_What is required_
Ignoring the pictures, repeat every entry below exactly as it appears.

======== Provided entries

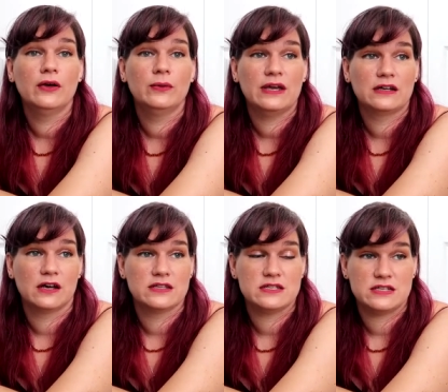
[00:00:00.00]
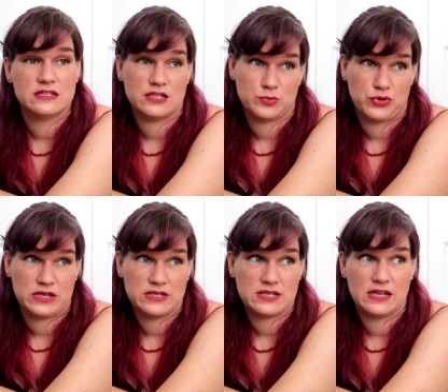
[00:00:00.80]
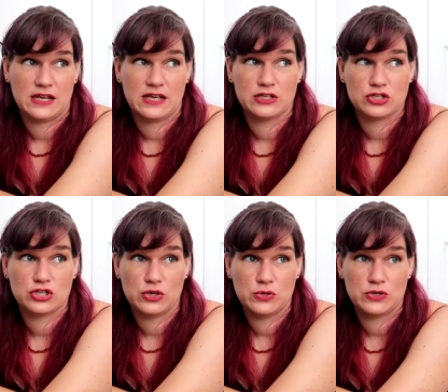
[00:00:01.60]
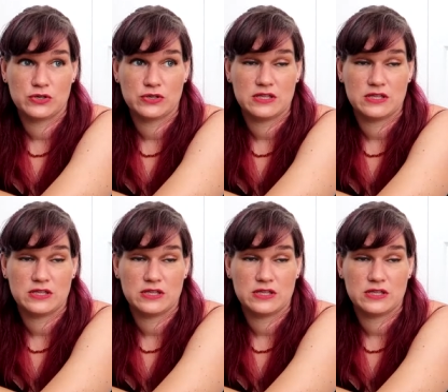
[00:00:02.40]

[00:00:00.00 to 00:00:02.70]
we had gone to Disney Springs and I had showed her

================

_Answer space_
[00:00:00.00]
[00:00:00.80]
[00:00:01.60]
[00:00:02.40]

[00:00:00.00 to 00:00:02.70]
we had gone to Disney Springs and I had showed her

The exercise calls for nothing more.